### [Supplied data]
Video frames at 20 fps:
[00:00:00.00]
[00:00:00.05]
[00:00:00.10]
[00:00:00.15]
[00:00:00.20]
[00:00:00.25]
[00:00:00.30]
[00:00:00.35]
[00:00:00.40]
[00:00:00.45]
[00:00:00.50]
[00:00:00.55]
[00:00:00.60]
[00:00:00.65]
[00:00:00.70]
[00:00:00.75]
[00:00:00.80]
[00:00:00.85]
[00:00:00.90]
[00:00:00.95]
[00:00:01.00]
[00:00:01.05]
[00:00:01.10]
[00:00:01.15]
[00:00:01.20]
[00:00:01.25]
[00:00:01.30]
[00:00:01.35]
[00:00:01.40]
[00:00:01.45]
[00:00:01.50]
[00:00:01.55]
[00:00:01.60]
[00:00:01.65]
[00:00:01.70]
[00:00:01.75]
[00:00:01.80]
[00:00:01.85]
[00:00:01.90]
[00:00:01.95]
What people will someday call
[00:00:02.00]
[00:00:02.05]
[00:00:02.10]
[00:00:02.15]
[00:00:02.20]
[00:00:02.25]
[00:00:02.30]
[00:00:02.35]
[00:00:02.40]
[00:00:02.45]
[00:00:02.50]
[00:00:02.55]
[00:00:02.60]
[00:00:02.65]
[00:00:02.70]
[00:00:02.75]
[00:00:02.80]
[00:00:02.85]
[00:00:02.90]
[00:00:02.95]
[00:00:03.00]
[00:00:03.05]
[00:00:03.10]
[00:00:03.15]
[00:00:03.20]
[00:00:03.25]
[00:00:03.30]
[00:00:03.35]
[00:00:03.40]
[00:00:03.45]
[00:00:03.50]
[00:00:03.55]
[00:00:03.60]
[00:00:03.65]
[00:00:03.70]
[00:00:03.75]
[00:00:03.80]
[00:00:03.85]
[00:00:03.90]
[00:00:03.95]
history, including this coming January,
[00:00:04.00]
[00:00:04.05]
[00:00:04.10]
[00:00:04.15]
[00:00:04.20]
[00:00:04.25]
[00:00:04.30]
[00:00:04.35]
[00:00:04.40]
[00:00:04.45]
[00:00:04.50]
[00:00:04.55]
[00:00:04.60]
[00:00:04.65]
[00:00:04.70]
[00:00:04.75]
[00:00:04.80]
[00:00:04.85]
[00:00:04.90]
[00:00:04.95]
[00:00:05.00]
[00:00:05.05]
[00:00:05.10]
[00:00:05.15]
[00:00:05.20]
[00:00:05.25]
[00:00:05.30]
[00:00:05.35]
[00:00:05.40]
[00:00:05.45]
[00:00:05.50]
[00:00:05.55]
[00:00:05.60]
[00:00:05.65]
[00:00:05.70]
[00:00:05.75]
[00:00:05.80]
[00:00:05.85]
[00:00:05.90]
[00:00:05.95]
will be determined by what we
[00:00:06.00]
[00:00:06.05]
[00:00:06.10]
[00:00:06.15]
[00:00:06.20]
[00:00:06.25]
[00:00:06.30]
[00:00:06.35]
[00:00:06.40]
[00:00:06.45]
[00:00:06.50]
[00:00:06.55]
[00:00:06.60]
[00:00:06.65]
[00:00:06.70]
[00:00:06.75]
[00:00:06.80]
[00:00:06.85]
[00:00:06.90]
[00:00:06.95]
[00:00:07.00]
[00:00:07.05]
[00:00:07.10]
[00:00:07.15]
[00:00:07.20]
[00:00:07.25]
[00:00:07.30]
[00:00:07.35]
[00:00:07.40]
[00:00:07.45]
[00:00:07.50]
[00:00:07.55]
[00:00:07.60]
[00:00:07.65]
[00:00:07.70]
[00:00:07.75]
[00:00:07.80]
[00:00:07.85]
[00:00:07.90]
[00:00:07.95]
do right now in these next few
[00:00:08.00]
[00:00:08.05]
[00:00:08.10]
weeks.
==
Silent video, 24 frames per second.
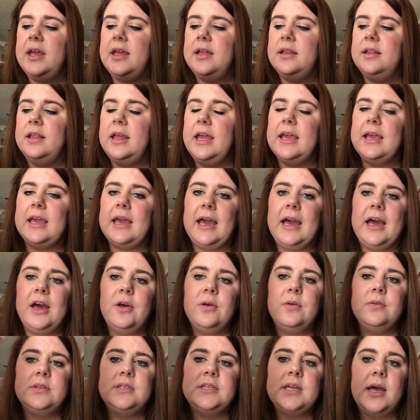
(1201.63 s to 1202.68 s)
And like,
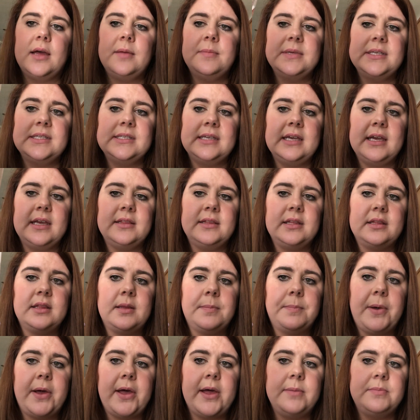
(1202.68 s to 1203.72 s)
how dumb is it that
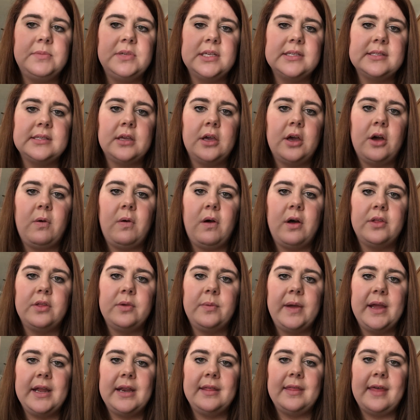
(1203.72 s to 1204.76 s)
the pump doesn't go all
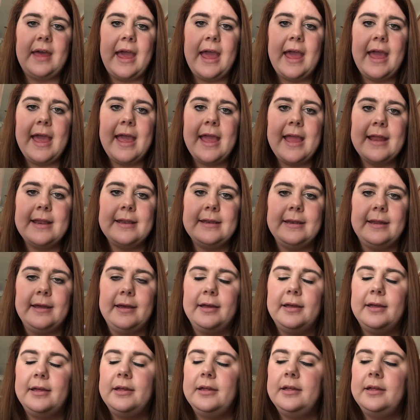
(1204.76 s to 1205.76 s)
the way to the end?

### [Assignment]
Would you print, exactly as written, every line above from the one holding "Video frames at" through the one holding "[00:00:03.35]", with both included and no other lines?

### [Answer for the task]
Video frames at 20 fps:
[00:00:00.00]
[00:00:00.05]
[00:00:00.10]
[00:00:00.15]
[00:00:00.20]
[00:00:00.25]
[00:00:00.30]
[00:00:00.35]
[00:00:00.40]
[00:00:00.45]
[00:00:00.50]
[00:00:00.55]
[00:00:00.60]
[00:00:00.65]
[00:00:00.70]
[00:00:00.75]
[00:00:00.80]
[00:00:00.85]
[00:00:00.90]
[00:00:00.95]
[00:00:01.00]
[00:00:01.05]
[00:00:01.10]
[00:00:01.15]
[00:00:01.20]
[00:00:01.25]
[00:00:01.30]
[00:00:01.35]
[00:00:01.40]
[00:00:01.45]
[00:00:01.50]
[00:00:01.55]
[00:00:01.60]
[00:00:01.65]
[00:00:01.70]
[00:00:01.75]
[00:00:01.80]
[00:00:01.85]
[00:00:01.90]
[00:00:01.95]
What people will someday call
[00:00:02.00]
[00:00:02.05]
[00:00:02.10]
[00:00:02.15]
[00:00:02.20]
[00:00:02.25]
[00:00:02.30]
[00:00:02.35]
[00:00:02.40]
[00:00:02.45]
[00:00:02.50]
[00:00:02.55]
[00:00:02.60]
[00:00:02.65]
[00:00:02.70]
[00:00:02.75]
[00:00:02.80]
[00:00:02.85]
[00:00:02.90]
[00:00:02.95]
[00:00:03.00]
[00:00:03.05]
[00:00:03.10]
[00:00:03.15]
[00:00:03.20]
[00:00:03.25]
[00:00:03.30]
[00:00:03.35]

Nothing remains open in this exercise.